Gold has been used as a form of currency for over 2,500 years, as the king of Lydia (an Iron Age kingdom located in what is now Turkey) is credited with being the first person to order the minting of coins made with the precious metal around 800 B.C.
The value of gold has spawned wars, mass migrations, and captured the imagination of plenty of treasure hunters who have devoted a ton of time and resources in search of lost fortunes contained in shipwrecks and purportedly stashed away in remote and hard-to-reach locations where it may never be recovered.
Some hikers who were making their way through a forest in the Podkrkonosí Mountains in the Czech Republic earlier this year didn’t set out on a quest for gold, but they nonetheless managed to find some after spotting a couple of containers in a stone wall during their trek.
According to CBS News, the unidentified outdoor enthusiasts excavated a metal box containing jewelry, a comb, and bags of tobacco in addition to an aluminum jar with some slightly more noteworthy contents in the form of the 598 gold coins that were minted in a number of different European countries in the early 1800s and eventually restamped to designate their use in Yugoslavia at some point in the 1921.
The haul ended up in the hands of experts at the Museum of East Bohemia, who estimated the coins are worth around $340,000.
It’s not entirely clear why the coins were stashed away in the first place, but Miroslav Novák, the head of the museum’s archeological department, floated two primary theories.

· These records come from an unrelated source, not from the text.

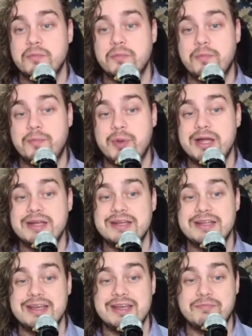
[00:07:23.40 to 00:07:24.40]
but
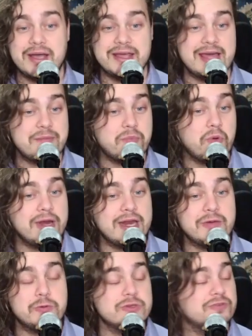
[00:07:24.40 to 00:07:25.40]
by that point it
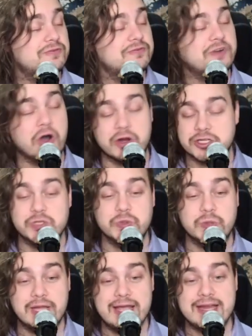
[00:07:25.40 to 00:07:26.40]
was far too
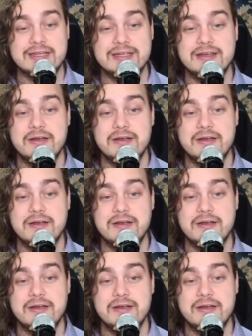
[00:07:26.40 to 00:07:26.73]
late.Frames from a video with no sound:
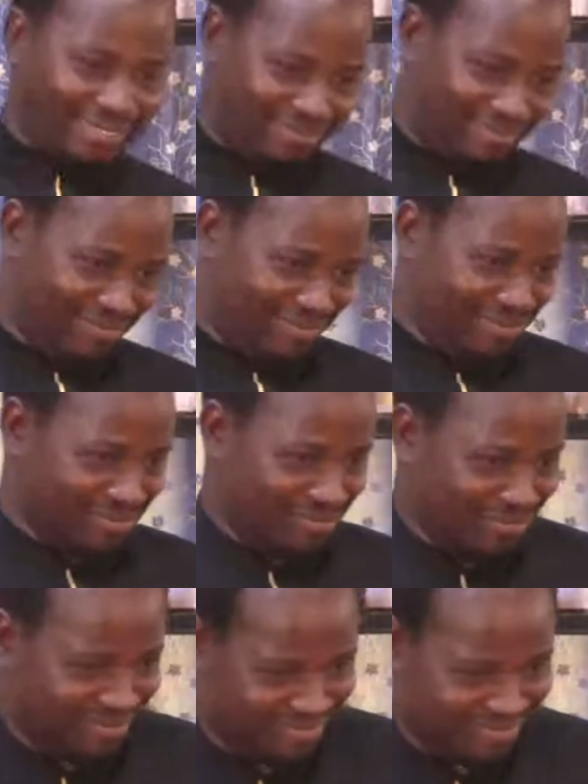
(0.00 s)

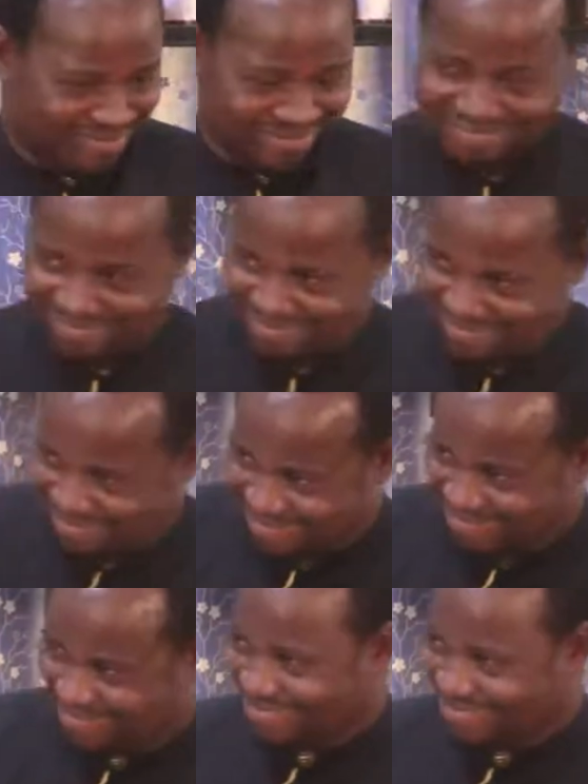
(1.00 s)
Nobody speaks.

One is that they were hidden after the Nazis invaded what was then Czechoslovakia in 1939, but he also suggested it they could have been stowed by a German who was planning to return to find them in the wake of deportations initiated after the end of World War II.
Per Czech law, the hikers who found them are entitled to 10% of the total value, and the museum plans to display the recovered items at some point in the future.
Content shared from brobible.com.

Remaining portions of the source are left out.